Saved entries

---+---

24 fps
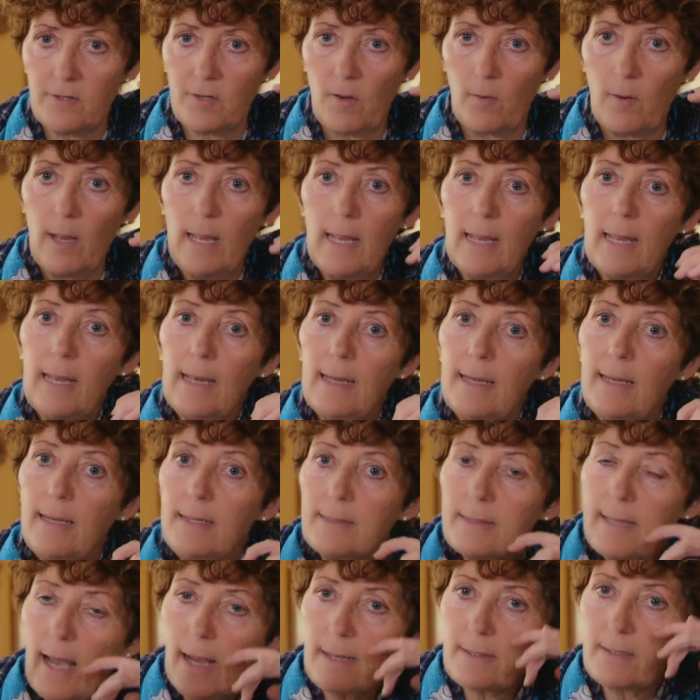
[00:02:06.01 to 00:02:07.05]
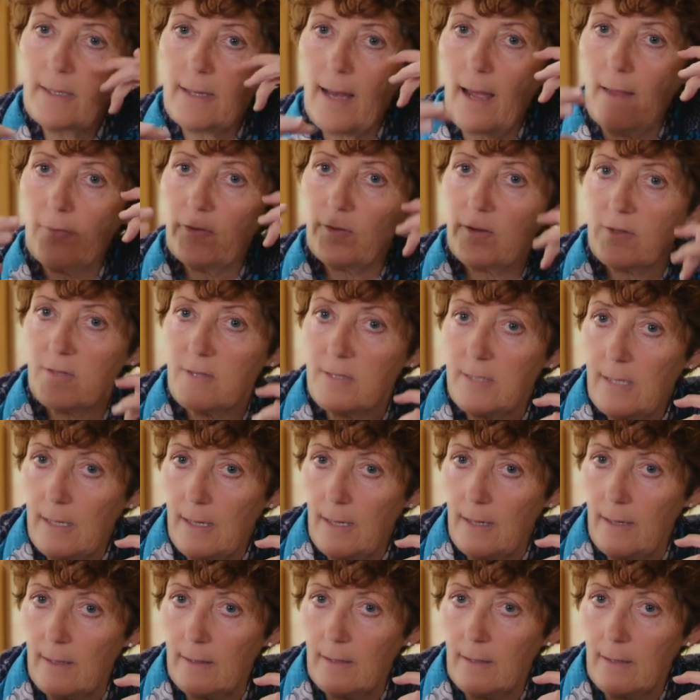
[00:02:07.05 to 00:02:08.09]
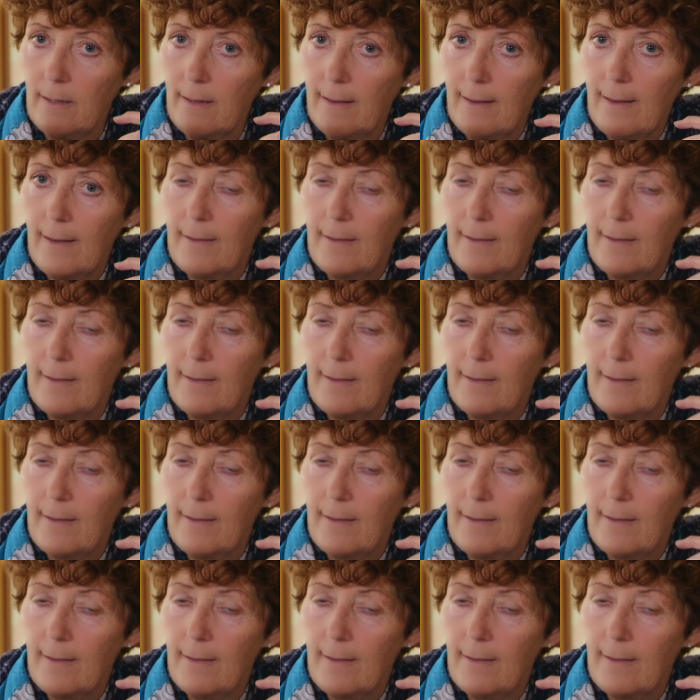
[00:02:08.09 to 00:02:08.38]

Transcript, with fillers: So he's acting out the scene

---+---

Copy out all the records exactly, excluding pictures.

24 fps
[00:02:06.01 to 00:02:07.05]
[00:02:07.05 to 00:02:08.09]
[00:02:08.09 to 00:02:08.38]

Transcript, with fillers: So he's acting out the scene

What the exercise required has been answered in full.